>>16774101
You shoot an electron at the screen and you get a detection event at the screen where the electron hits the screen. So far nothing weird has happened.
You do that many times and see that you get this stripe pattern. If you assume that electrons are point particles this is strange because you'd assume to get two bands on the screen behind the slits.
In fact the pattern looks like the interference of a wave that passes through both slits (however you can't ever measure this for a single electron because a single electron only makes one dot on the screen).

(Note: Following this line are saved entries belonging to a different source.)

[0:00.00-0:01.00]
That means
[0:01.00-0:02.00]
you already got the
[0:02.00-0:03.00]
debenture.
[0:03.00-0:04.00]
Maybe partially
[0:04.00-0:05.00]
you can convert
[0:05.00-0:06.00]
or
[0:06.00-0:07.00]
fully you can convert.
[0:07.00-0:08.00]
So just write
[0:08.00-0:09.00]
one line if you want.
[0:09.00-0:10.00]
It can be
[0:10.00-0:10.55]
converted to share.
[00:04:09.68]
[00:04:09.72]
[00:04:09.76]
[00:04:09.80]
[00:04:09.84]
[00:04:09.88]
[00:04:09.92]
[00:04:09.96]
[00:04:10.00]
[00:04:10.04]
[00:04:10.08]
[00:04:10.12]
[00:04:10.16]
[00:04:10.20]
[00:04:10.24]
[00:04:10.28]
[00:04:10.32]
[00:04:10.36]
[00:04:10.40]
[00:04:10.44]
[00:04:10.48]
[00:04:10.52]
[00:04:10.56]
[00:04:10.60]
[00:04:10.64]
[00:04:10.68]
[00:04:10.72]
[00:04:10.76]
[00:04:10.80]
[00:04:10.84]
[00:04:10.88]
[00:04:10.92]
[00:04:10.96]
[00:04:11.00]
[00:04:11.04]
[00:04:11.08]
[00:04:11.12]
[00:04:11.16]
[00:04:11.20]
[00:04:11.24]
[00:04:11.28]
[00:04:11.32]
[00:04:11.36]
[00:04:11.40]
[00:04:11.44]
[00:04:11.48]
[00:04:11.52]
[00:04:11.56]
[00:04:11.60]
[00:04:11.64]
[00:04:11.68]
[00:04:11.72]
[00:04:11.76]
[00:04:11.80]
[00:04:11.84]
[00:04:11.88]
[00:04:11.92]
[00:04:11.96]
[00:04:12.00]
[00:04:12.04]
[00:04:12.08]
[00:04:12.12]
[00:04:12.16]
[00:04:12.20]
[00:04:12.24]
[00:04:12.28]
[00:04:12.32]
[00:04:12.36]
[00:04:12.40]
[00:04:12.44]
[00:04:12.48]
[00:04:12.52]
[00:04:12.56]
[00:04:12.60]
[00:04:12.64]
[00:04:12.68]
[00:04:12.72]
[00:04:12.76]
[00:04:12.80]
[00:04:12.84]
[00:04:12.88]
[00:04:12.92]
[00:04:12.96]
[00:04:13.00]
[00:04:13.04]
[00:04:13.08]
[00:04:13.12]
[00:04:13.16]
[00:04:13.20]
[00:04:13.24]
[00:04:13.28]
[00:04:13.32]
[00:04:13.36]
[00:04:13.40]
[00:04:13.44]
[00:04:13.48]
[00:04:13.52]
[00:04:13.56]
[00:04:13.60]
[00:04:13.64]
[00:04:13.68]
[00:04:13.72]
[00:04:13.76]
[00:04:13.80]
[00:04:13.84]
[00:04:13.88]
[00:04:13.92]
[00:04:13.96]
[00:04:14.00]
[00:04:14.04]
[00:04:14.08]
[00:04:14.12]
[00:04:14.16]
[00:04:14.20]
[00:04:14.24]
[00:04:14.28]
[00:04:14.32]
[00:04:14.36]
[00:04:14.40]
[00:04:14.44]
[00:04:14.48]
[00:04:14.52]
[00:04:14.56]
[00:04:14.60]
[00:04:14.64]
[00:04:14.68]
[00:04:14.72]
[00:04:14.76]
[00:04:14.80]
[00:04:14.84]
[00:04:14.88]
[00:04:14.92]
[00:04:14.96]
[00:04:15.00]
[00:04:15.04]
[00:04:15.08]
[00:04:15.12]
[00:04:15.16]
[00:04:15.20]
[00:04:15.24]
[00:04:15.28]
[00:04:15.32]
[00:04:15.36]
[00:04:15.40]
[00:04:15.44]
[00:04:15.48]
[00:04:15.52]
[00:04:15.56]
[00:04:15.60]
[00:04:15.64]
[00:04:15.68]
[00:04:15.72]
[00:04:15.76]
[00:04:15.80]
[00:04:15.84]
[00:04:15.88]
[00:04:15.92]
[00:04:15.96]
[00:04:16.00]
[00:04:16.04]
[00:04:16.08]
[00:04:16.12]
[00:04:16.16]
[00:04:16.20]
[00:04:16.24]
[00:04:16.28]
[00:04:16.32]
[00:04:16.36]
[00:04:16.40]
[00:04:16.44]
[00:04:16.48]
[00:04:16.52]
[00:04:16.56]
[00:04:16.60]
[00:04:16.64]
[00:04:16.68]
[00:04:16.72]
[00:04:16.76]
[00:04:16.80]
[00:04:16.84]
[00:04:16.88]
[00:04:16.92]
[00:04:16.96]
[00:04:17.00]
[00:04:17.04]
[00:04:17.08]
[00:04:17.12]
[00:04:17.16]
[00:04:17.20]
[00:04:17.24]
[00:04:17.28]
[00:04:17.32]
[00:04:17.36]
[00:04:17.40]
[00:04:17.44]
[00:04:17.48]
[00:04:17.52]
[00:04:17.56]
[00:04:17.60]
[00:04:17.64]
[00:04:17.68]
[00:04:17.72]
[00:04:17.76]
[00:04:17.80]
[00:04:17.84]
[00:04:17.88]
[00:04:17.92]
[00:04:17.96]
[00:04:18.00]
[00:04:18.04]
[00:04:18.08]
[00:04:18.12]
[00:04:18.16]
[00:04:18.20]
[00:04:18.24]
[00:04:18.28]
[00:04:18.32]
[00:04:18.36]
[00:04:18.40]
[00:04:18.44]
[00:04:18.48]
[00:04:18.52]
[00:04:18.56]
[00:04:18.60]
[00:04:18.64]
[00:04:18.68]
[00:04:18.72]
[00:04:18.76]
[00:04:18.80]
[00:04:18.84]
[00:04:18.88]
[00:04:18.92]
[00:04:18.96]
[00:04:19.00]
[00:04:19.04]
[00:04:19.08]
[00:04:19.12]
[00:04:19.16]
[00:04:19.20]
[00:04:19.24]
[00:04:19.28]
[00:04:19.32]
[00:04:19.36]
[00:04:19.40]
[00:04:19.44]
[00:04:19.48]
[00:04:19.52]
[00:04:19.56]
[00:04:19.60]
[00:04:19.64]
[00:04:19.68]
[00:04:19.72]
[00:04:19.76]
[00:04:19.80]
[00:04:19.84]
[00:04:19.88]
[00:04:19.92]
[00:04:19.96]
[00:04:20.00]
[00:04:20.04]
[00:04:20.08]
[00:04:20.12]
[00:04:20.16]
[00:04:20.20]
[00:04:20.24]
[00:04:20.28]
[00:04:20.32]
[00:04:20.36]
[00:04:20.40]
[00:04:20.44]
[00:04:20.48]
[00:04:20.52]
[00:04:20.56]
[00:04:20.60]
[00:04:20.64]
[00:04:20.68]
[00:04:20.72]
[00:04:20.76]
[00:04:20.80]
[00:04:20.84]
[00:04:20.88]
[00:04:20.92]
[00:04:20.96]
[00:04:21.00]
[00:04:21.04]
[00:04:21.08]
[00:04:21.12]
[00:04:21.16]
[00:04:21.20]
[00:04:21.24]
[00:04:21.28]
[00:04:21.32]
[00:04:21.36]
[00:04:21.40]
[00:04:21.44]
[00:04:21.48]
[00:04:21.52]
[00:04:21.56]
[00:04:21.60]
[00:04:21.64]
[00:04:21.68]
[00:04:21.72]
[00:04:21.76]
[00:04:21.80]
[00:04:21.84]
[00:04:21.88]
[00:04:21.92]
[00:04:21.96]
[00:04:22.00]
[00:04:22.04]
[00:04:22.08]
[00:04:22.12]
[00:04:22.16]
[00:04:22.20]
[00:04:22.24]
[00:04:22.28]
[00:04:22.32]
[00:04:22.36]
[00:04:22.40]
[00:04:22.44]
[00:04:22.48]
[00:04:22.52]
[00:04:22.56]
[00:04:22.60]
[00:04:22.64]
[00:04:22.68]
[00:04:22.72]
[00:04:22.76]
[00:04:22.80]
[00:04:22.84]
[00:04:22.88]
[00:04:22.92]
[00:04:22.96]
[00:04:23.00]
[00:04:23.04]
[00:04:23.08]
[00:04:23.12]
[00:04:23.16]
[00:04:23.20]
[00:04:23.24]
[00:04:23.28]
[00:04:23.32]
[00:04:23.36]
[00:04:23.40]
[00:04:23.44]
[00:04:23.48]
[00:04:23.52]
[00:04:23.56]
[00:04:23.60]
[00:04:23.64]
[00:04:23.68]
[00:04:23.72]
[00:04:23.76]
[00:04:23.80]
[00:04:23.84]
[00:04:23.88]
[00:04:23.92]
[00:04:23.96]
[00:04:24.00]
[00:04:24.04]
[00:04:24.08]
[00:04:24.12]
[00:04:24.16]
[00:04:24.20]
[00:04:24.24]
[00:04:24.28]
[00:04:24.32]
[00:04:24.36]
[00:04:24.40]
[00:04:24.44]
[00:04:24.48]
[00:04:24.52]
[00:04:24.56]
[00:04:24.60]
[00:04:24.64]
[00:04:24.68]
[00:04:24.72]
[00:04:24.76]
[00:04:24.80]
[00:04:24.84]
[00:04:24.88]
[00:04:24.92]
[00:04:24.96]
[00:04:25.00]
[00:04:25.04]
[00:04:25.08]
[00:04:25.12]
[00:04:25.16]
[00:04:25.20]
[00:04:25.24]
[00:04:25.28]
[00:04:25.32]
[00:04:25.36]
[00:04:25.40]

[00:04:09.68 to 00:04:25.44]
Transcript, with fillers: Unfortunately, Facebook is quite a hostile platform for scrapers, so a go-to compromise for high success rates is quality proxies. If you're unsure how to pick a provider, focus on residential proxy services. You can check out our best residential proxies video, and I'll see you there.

In an attempt to explain this you assume that every electron must be a wave by itself that passes through both slits and interferes with itself. Now you run into a problem because right before the screen the electron wave should be smeared out over the entire screen (together with its mass, energy, charge, etc.) but when it hits the screen you get a single detection of the entire electron with the right charge, mass, etc. So how did the smeared out electron suddenly localize into a single point, faster than the speed of light even? I say faster than the speed of light because you instantly know that there can't be anything to be absorbed anymore in the entire area of the screen.
That's the real mystery here.
Of course you made an assumption that every electron is a wave by itself, which may very well be wrong and the source of the confusion.
For example, there has been this paper that recovers the wave function, hilbert spaces and all the fancy stuff from non Markovian dynamics of boring point particles.